People in New York trying to help the cops find the shooter
For context, this is from terminator 2 where the protagonist is saved by his best friend in the first 30 min of the film by lying to a terminator cyborg from the future posing as a cop.
That's one of the biggest problems with the internet. People think that because they've seen something three of four times the entire world knows about it. Probably everyone on lemmy has seen that movie, but there are plenty of people who don't like science fiction or Arnold or action movies.
If you go by lemmy, Linux is more popular than Adele.
It's one of those movies that has had a cultural impact for decades after release. If you did watch it today you'd probably be surprised how many scenes you're familiar with from various media it's influenced and been parodied in since release.
Or maybe not. Cultural landscape has changed so much there isn't really a monoculture that can refer back to previous highlights/milestones within itself.
If you didn't catch the end of that time it may all be lost to you. Which doesn't matter, but the first two terminator movies are really good if you're into that kind of rhing. James Cameron before Titanic and Avatar.
Someone talked about seeing 'The Sting' for the first time. They couldn't believe that anyone in the audience didn't know all those cons, then realized that when the movie was made, all those gags were fresh.
I did, but then my family had this movie on VHS when I was younger and I've probably watched it like 100 times. It came on TV once when I was on the phone with my friend and I quoted all the lines just ahead of the TV. I bet that annoyed the shit out of her.

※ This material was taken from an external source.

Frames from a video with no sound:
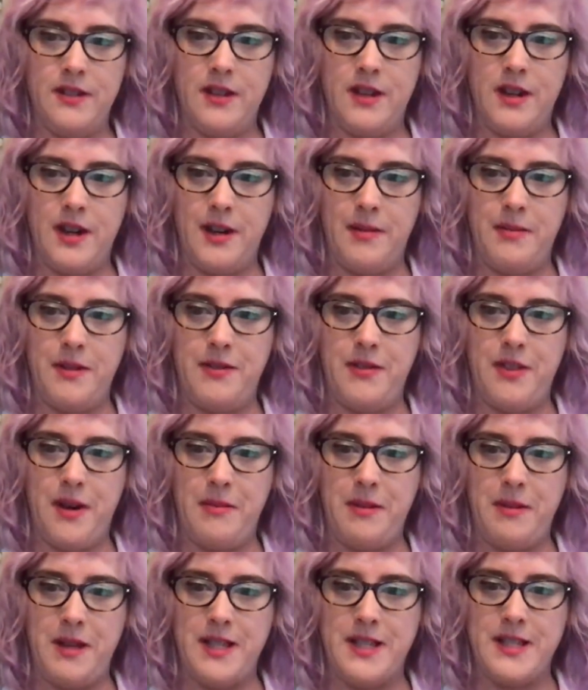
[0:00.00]
um, if that
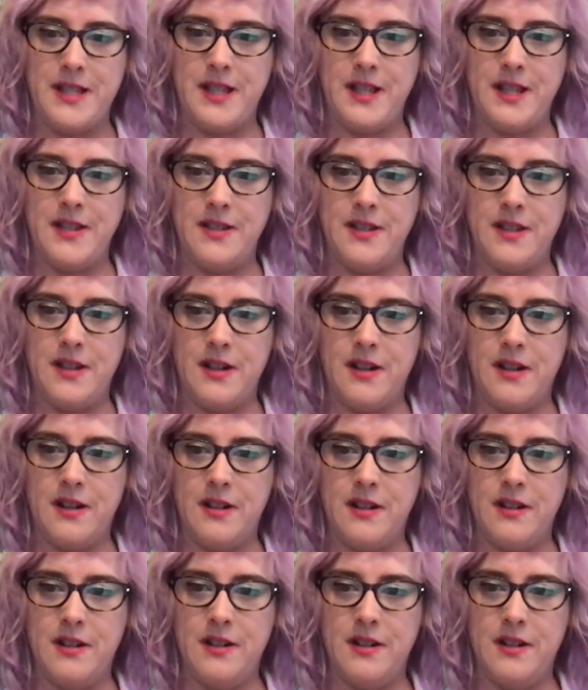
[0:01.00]
makes it easier.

I was doing that the other day while my wife was watching Ace Ventura... Haven't seen it in probably 20 years, doesn't stop me... Your gun is digging into my hip...
I couldn't even tell that was a normal police badge, I'd assumed it was Battlestar, or some other old sci-fi I hadn't seen. Definitely not a memorable enough scene from a sequel to an old action movie
Looks like any of hundreds of movies from that time. It's been literal decades since I saw it, I was probably the same age my daughter is now. Once I read the reference I realized that I do recognize T1000, but I definitely don't remember that kid.